Women In The Shadows
- First edition cover
- Author: Ann Bannon
- Language: English
- Series: The Beebo Brinker Chronicles
- Genre: Lesbian pulp fiction
- Publisher: Gold Medal Books
- Publication date: 1959
- Publication place: United States
- Media type: Print (paperback)
- ISBN: 1-57344-149-X (2002 edition)
- OCLC: 1502288 (2002 edition)
- Dewey Decimal: 813/.54 22
- LC Class: PS3552.A495 W66 2002
- Preceded by: I Am a Woman
- Followed by: Journey to a Woman

= Women in the Shadows =

Women in the Shadows is a lesbian pulp fiction novel written in 1959 by Ann Bannon (pseudonym of Ann Weldy). It is the third in a series of pulp fiction novels that eventually came to be known as The Beebo Brinker Chronicles. It was originally published in 1959 by Gold Medal Books, again in 1983 by Naiad Press, and again in 2002 by Cleis Press. Each edition was adorned with a different cover.

This book proved to be Bannon's most controversial and unpopular of the series, blurring lines between heroes and villains, especially on the tail of the triumphant and groundbreaking end of I Am a Woman. Bannon stated that the subject matter paralleled Bannon's own frustrations in her marriage. The content also focused on then-whispered of topics such as interracial relationships, domestic violence, and self-loathing in matters of race and sexuality.

As Bannon explained in the 2001 edition forward of the first book in the series, Odd Girl Out, Gold Medal Books publishers had control over the cover art and the title. Bannon's publisher titled the book. Lesbian pulp fiction books usually showed suggestive art with obscure titles that hinted at what the subject matter was inside.

== Plot summary ==
Laura Landon has been living with her lover, a tough and strikingly handsome butch named Beebo Brinker, for two years. Their relationship has deteriorated and both are frustrated, even after a party for their anniversary where Beebo remarks that hardly any couples make it together for as long as they have. The chapters begin with Laura's diary entries asking herself why they all drink and fall into relationships they know will be ruined. Their mutual friend, Jack Mann, watches as Beebo descends into alcoholism and Laura becomes interested in another woman.

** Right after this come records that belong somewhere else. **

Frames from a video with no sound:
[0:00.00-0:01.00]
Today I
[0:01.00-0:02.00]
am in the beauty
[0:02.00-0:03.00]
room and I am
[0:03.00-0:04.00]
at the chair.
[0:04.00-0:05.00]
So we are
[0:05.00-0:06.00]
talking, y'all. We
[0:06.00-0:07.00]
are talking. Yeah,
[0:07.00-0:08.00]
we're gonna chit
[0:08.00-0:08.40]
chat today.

Tris Robischon, an East Indian dancer, is exotic to Laura, with a fascinating accent and story. Soon Laura begins taking lessons from her. Jack, disheartened once more after Terry, his boyfriend, has left him, begins to try to convince Laura to marry him, to which she responds in consternation since both are gay. Laura returns home from visiting Tris to discover Beebo's dog brutally killed and Beebo bruised and battered from being raped, Beebo claims, by some hoodlums who found out she was a woman. Laura tends to Beebo for weeks after, but knows her heart is not in it.

Laura's lessons with Tris turn more intimate as Beebo refuses to go to work and drinks constantly instead. Fueled by boredom and alcohol, Beebo becomes controlling and suspicious of Laura, and when Tris visits unexpectedly, Beebo assaults Tris and later hits Laura in a rage, after which Laura leaves her. Laura goes to Jack, not knowing where else to turn. Jack proposes an atypical marriage to her: they would live together and perhaps have children, but they would never sleep together, and both could have their affairs if they wanted, but quietly.

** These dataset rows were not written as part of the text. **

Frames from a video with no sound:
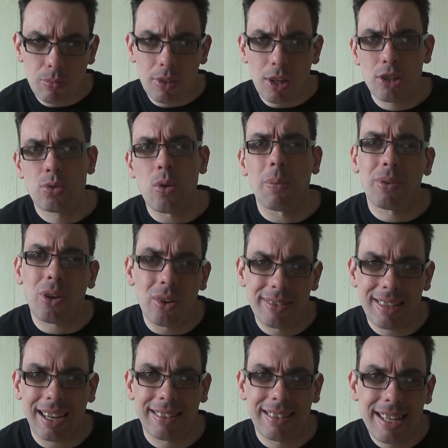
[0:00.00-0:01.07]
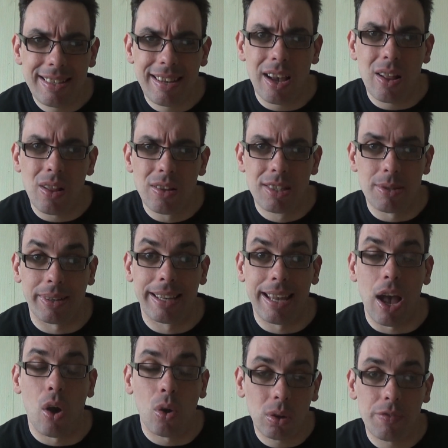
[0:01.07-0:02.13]
Swap contact details so I can get
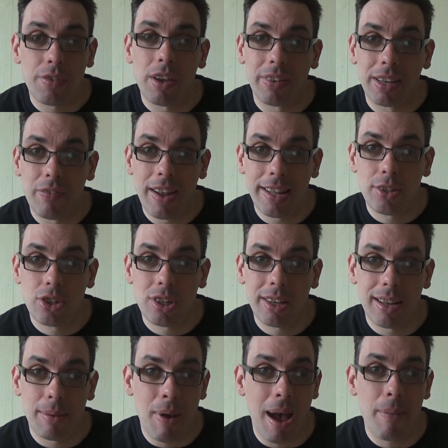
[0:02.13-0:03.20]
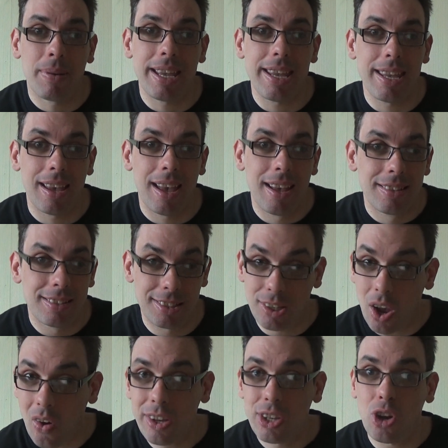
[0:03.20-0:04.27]
a hold of you at the convention. I'm happily
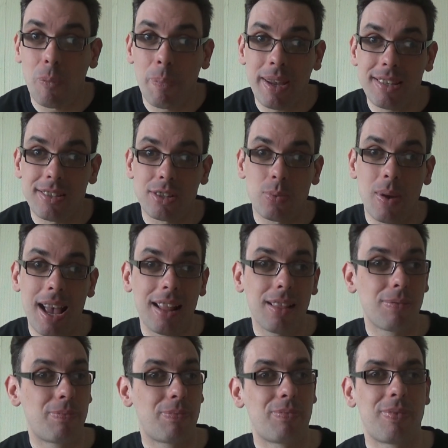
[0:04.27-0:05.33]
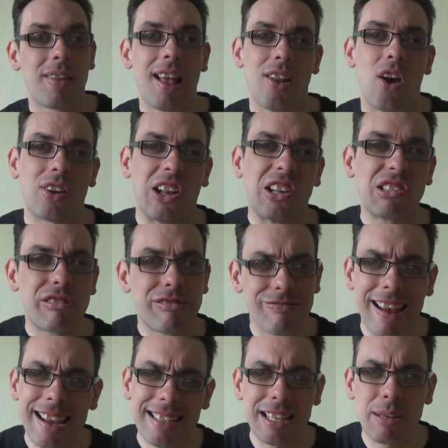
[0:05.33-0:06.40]
sign copies as well, like a
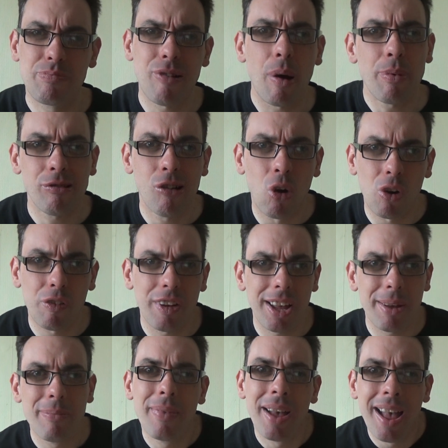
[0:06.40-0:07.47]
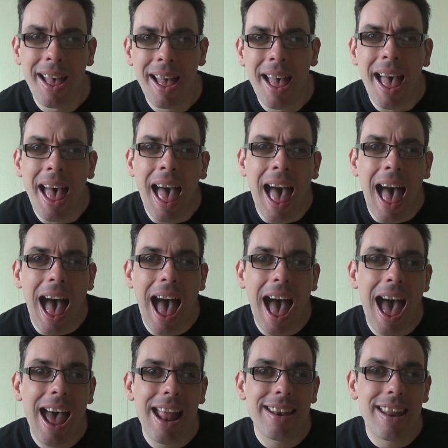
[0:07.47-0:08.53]
crazy proper author.
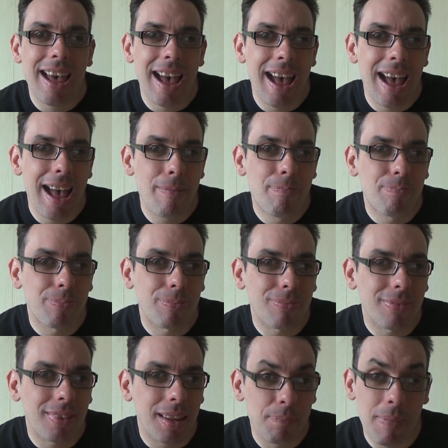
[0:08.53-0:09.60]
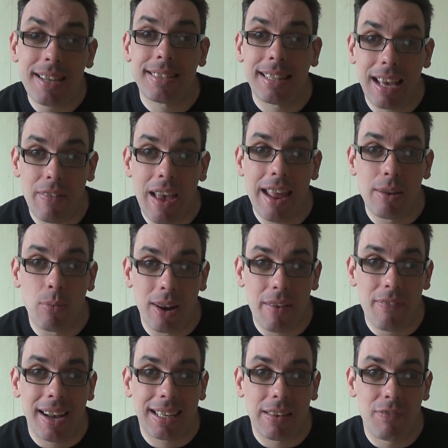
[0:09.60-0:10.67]
And basically anyone
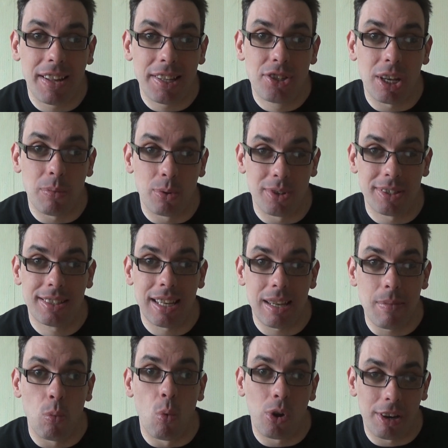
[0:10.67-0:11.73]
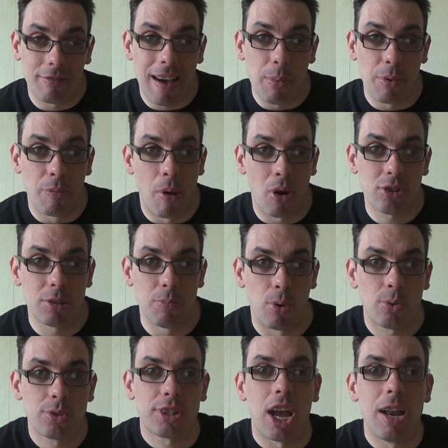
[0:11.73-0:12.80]
at that convention will just see me walking around with a box of
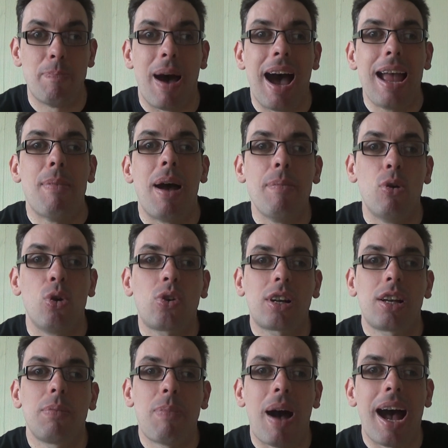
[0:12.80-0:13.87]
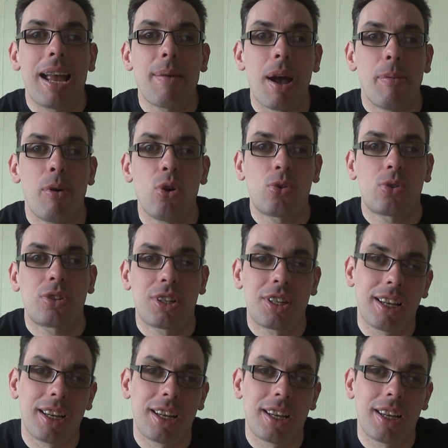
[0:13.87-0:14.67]
books going, buy my book, buy my book.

Tris finds herself attracted to Laura but is confused, not sure what to do with her emotions. She takes Laura to a beach house for two weeks where Tris flirts with men and with Laura simultaneously. Not knowing what to do with her attraction to Laura, Tris relents to her advances, but does not enjoy it, and Laura is ashamed of their encounter. Laura returns to Jack, telling him also that Tris is married and is black and has been hiding both. Hearing about Beebo's further deterioration, Laura finally agrees to marry Jack.

Laura and Jack get married at City Hall and begin a most unusual relationship. Laura has grave misgivings, but through time both of them get used to it until Terry comes back and Laura feels pulled by the Village once more. When Laura goes looking for Beebo again, she learns how badly Beebo actually descended — Beebo killed her own dog and lied about the rape to Laura — to keep her longer, and when Laura left, Beebo attempted suicide. Terry's return causes Jack to return to alcohol.

Laura finds Beebo again, who admits she has changed, unable to live in such a destructive way. They live together briefly, but their passion is no longer there. When Laura returns to Jack, they discover that a previous trip to get her artificially inseminated has worked, and she is pregnant.